START DATA EXTRACT

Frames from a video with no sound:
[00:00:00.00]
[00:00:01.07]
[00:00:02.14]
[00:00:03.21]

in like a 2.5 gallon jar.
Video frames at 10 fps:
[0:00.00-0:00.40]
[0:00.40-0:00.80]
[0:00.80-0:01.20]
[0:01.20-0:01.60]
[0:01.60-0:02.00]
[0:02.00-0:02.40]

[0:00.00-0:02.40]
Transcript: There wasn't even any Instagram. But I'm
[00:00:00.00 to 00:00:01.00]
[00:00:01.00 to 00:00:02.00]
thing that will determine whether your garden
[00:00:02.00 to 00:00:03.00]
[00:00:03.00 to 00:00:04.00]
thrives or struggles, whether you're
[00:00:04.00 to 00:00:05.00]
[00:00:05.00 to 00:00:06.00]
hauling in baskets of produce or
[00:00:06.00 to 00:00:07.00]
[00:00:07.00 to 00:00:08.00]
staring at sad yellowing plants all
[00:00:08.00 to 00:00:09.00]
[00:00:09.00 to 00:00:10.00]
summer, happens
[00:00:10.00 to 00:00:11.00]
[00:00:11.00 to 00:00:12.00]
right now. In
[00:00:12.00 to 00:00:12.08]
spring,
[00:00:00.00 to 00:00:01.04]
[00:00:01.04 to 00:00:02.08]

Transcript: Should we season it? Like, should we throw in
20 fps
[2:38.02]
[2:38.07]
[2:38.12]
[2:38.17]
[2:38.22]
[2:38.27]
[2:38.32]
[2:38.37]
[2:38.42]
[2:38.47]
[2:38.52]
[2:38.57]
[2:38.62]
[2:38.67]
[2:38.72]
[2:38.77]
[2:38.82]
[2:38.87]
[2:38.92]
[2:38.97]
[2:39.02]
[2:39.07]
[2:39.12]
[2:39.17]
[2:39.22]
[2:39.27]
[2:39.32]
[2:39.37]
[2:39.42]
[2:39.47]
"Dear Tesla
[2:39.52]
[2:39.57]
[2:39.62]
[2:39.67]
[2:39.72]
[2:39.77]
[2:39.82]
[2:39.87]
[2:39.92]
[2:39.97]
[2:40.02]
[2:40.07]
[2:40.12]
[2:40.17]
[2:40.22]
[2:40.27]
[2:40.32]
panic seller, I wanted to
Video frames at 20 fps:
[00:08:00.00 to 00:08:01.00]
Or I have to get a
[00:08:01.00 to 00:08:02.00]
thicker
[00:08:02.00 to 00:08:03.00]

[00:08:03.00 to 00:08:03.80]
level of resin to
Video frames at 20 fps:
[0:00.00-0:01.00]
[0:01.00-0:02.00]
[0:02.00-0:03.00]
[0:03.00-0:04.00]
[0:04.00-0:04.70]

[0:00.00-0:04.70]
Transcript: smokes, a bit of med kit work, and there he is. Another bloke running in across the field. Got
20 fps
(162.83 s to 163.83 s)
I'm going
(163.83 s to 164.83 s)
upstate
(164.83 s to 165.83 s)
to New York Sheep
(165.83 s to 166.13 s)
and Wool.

END DATA EXTRACT

WHAT THIS TASK INVOLVES:
Return every line of the material exactly.

ANSWER FOR THIS EXERCISE:
Frames from a video with no sound:
[00:00:00.00]
[00:00:01.07]
[00:00:02.14]
[00:00:03.21]

in like a 2.5 gallon jar.
Video frames at 10 fps:
[0:00.00-0:00.40]
[0:00.40-0:00.80]
[0:00.80-0:01.20]
[0:01.20-0:01.60]
[0:01.60-0:02.00]
[0:02.00-0:02.40]

[0:00.00-0:02.40]
Transcript: There wasn't even any Instagram. But I'm
[00:00:00.00 to 00:00:01.00]
[00:00:01.00 to 00:00:02.00]
thing that will determine whether your garden
[00:00:02.00 to 00:00:03.00]
[00:00:03.00 to 00:00:04.00]
thrives or struggles, whether you're
[00:00:04.00 to 00:00:05.00]
[00:00:05.00 to 00:00:06.00]
hauling in baskets of produce or
[00:00:06.00 to 00:00:07.00]
[00:00:07.00 to 00:00:08.00]
staring at sad yellowing plants all
[00:00:08.00 to 00:00:09.00]
[00:00:09.00 to 00:00:10.00]
summer, happens
[00:00:10.00 to 00:00:11.00]
[00:00:11.00 to 00:00:12.00]
right now. In
[00:00:12.00 to 00:00:12.08]
spring,
[00:00:00.00 to 00:00:01.04]
[00:00:01.04 to 00:00:02.08]

Transcript: Should we season it? Like, should we throw in
20 fps
[2:38.02]
[2:38.07]
[2:38.12]
[2:38.17]
[2:38.22]
[2:38.27]
[2:38.32]
[2:38.37]
[2:38.42]
[2:38.47]
[2:38.52]
[2:38.57]
[2:38.62]
[2:38.67]
[2:38.72]
[2:38.77]
[2:38.82]
[2:38.87]
[2:38.92]
[2:38.97]
[2:39.02]
[2:39.07]
[2:39.12]
[2:39.17]
[2:39.22]
[2:39.27]
[2:39.32]
[2:39.37]
[2:39.42]
[2:39.47]
"Dear Tesla
[2:39.52]
[2:39.57]
[2:39.62]
[2:39.67]
[2:39.72]
[2:39.77]
[2:39.82]
[2:39.87]
[2:39.92]
[2:39.97]
[2:40.02]
[2:40.07]
[2:40.12]
[2:40.17]
[2:40.22]
[2:40.27]
[2:40.32]
panic seller, I wanted to
Video frames at 20 fps:
[00:08:00.00 to 00:08:01.00]
Or I have to get a
[00:08:01.00 to 00:08:02.00]
thicker
[00:08:02.00 to 00:08:03.00]

[00:08:03.00 to 00:08:03.80]
level of resin to
Video frames at 20 fps:
[0:00.00-0:01.00]
[0:01.00-0:02.00]
[0:02.00-0:03.00]
[0:03.00-0:04.00]
[0:04.00-0:04.70]

[0:00.00-0:04.70]
Transcript: smokes, a bit of med kit work, and there he is. Another bloke running in across the field. Got
20 fps
(162.83 s to 163.83 s)
I'm going
(163.83 s to 164.83 s)
upstate
(164.83 s to 165.83 s)
to New York Sheep
(165.83 s to 166.13 s)
and Wool.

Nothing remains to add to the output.